Leave the pictures out and return every line below exactly.

%%

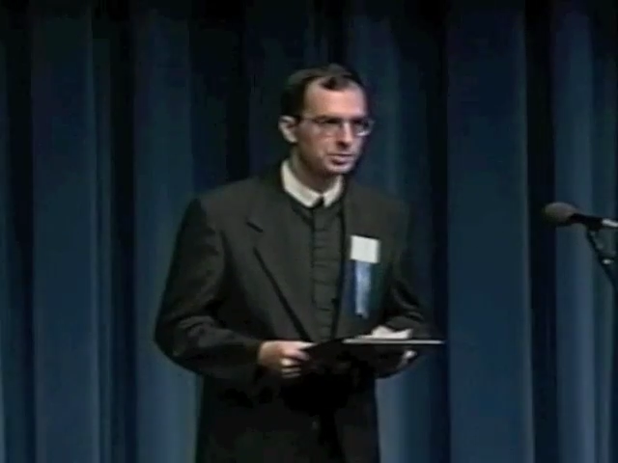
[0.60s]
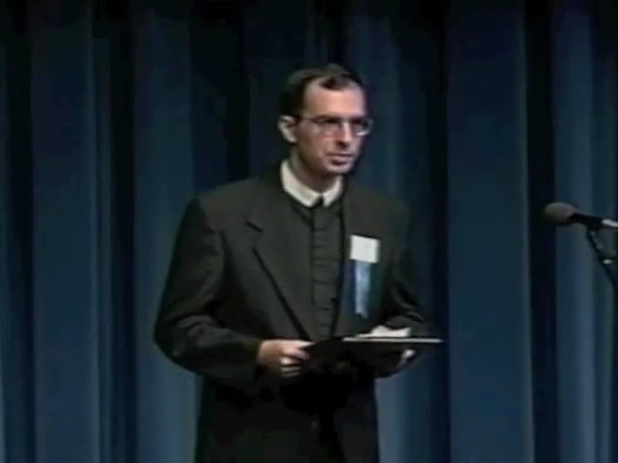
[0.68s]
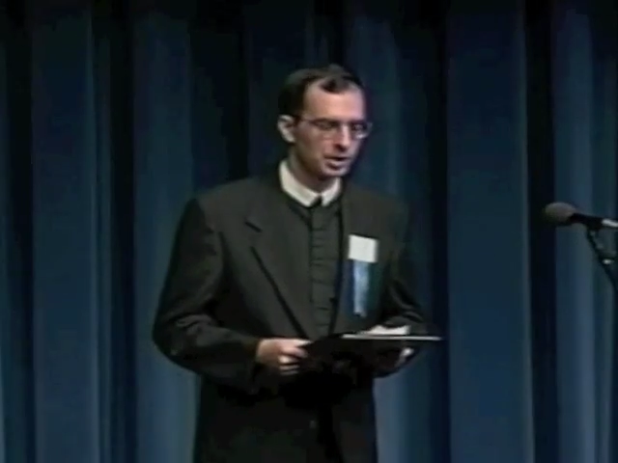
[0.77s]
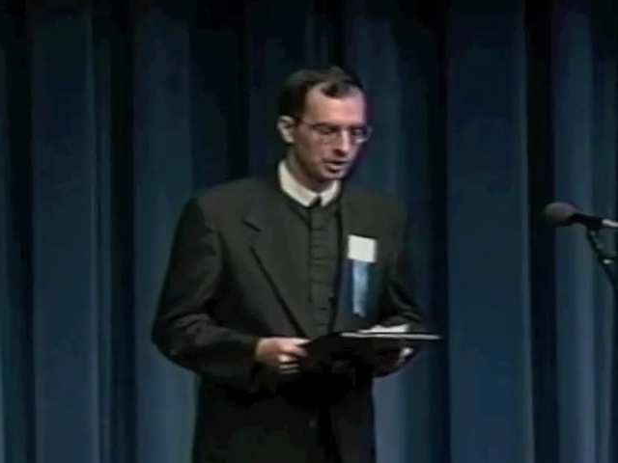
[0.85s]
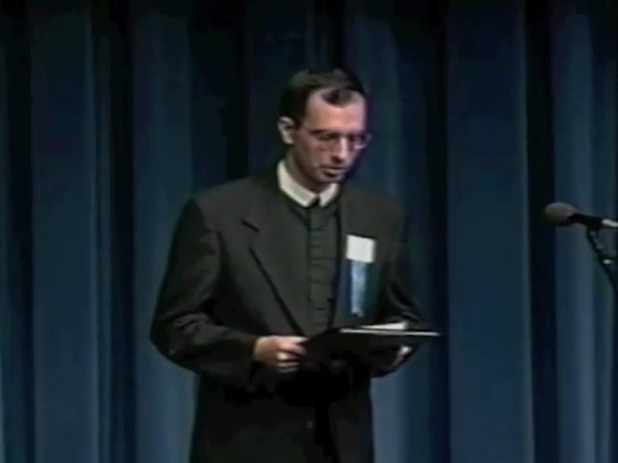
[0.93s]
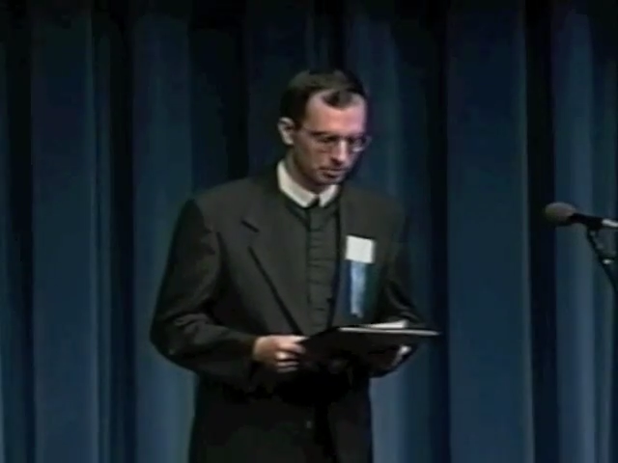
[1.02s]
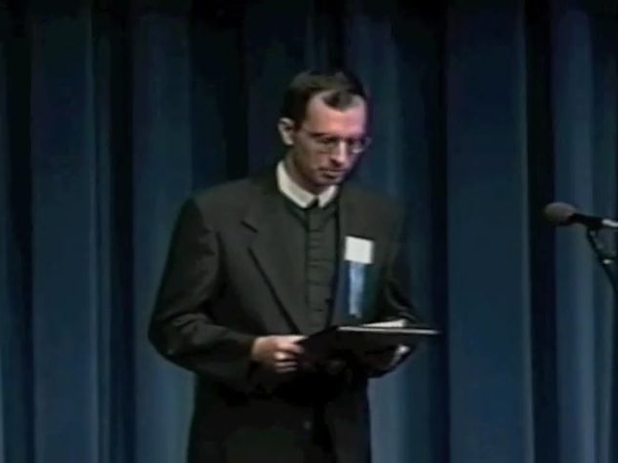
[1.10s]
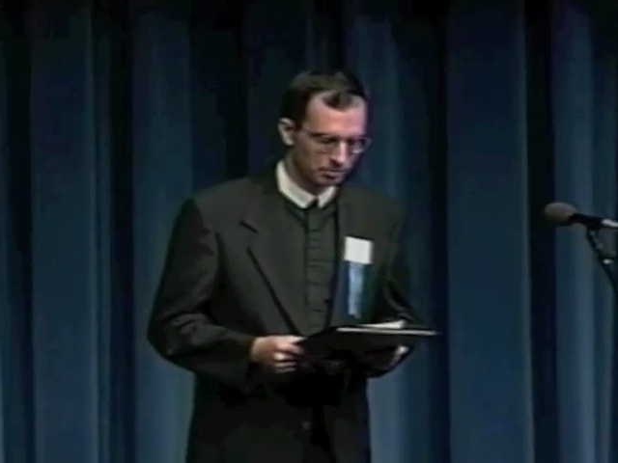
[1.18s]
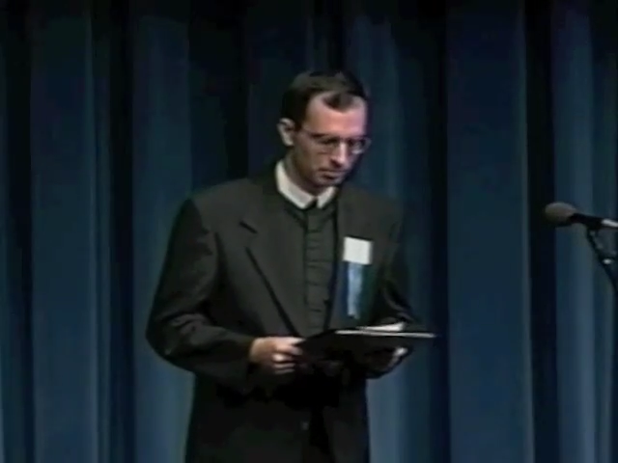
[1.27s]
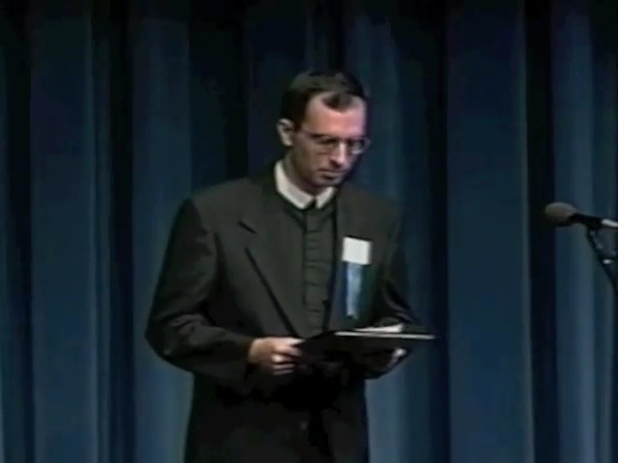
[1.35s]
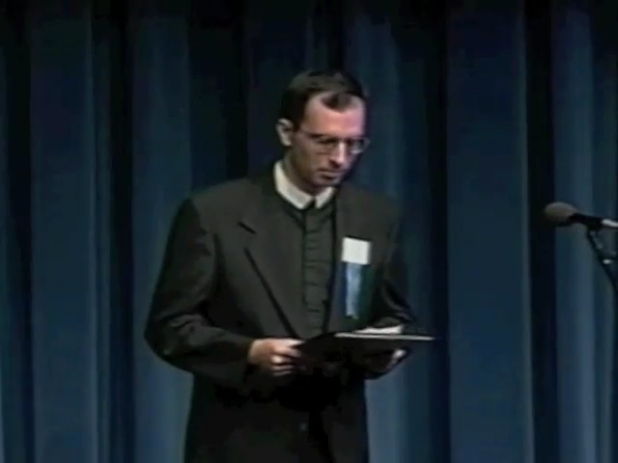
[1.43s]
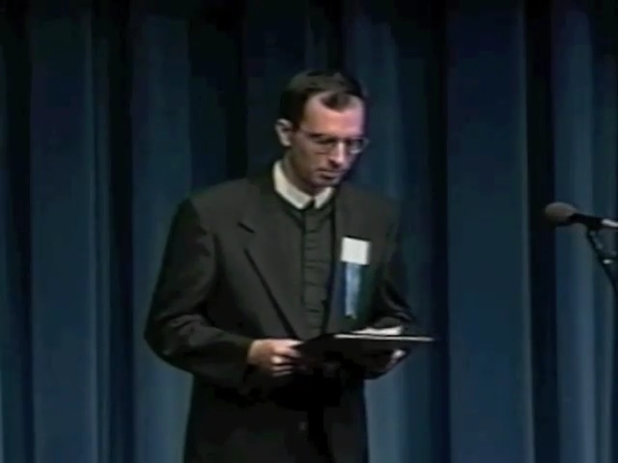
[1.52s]
speaker
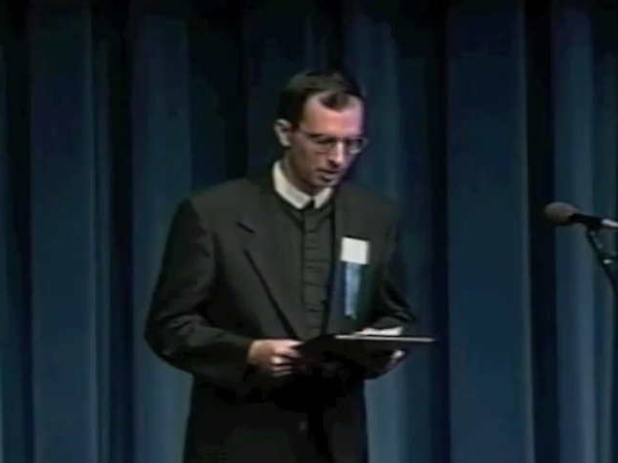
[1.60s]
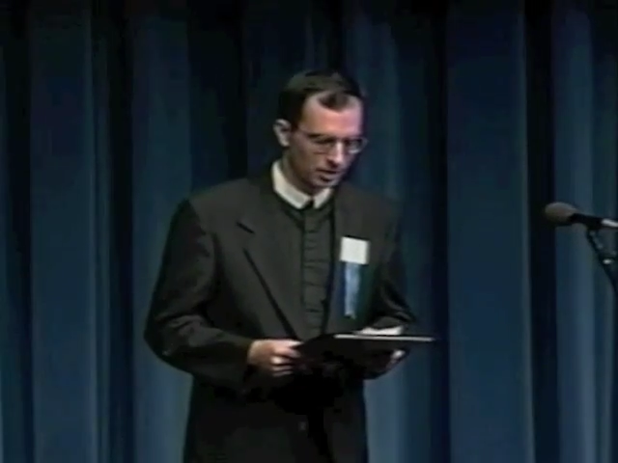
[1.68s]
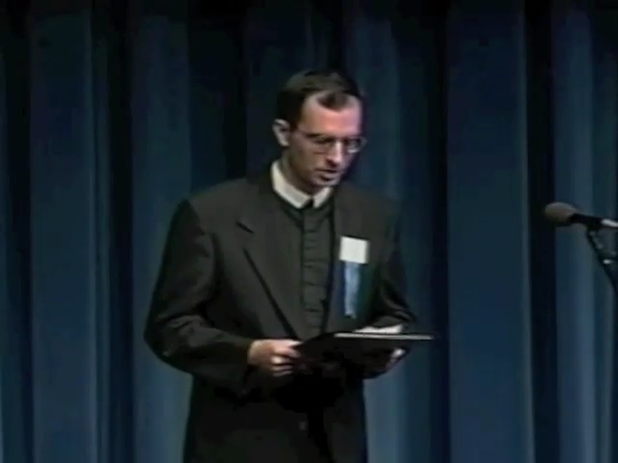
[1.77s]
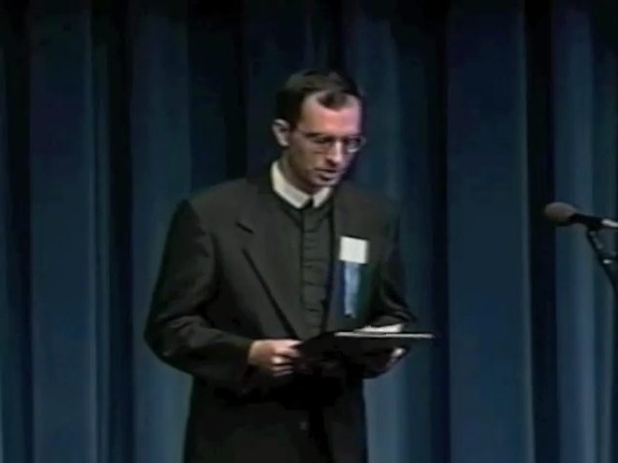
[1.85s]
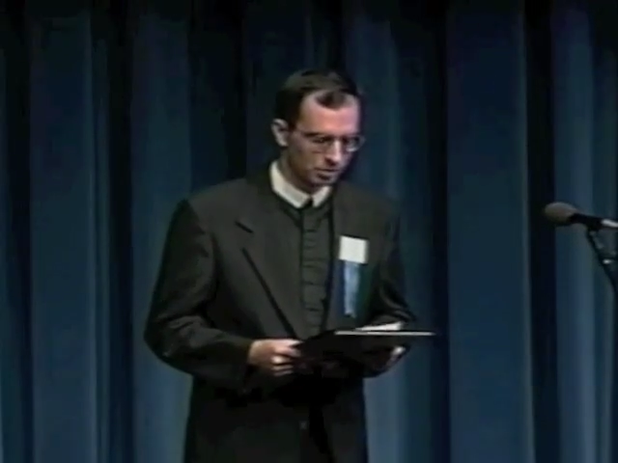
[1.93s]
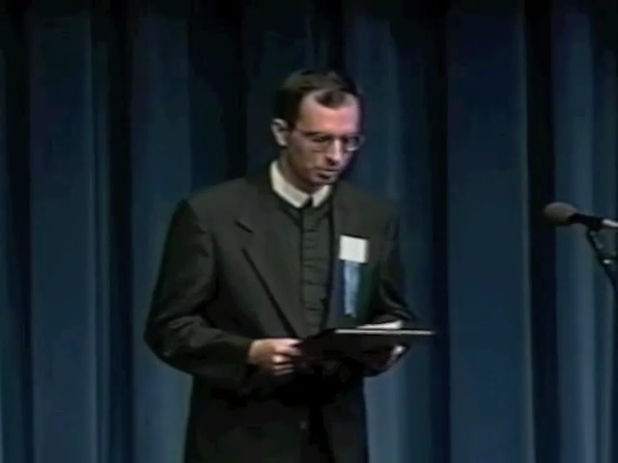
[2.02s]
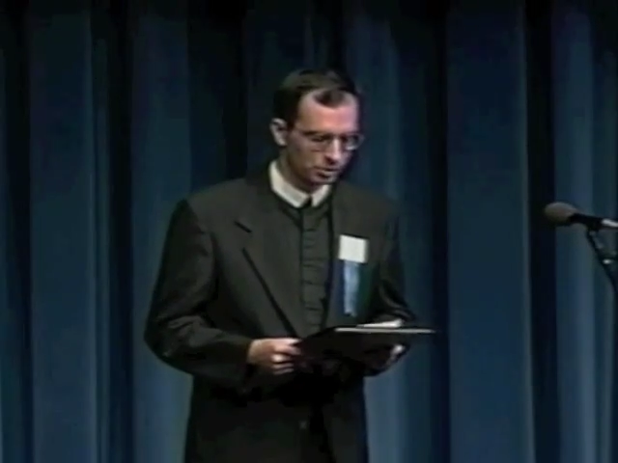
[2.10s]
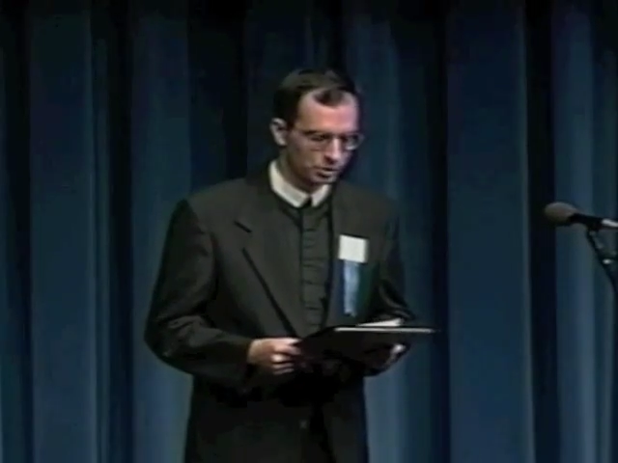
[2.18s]
is number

%%

Solution to this exercise:
[0.60s]
[0.68s]
[0.77s]
[0.85s]
[0.93s]
[1.02s]
[1.10s]
[1.18s]
[1.27s]
[1.35s]
[1.43s]
[1.52s]
speaker
[1.60s]
[1.68s]
[1.77s]
[1.85s]
[1.93s]
[2.02s]
[2.10s]
[2.18s]
is number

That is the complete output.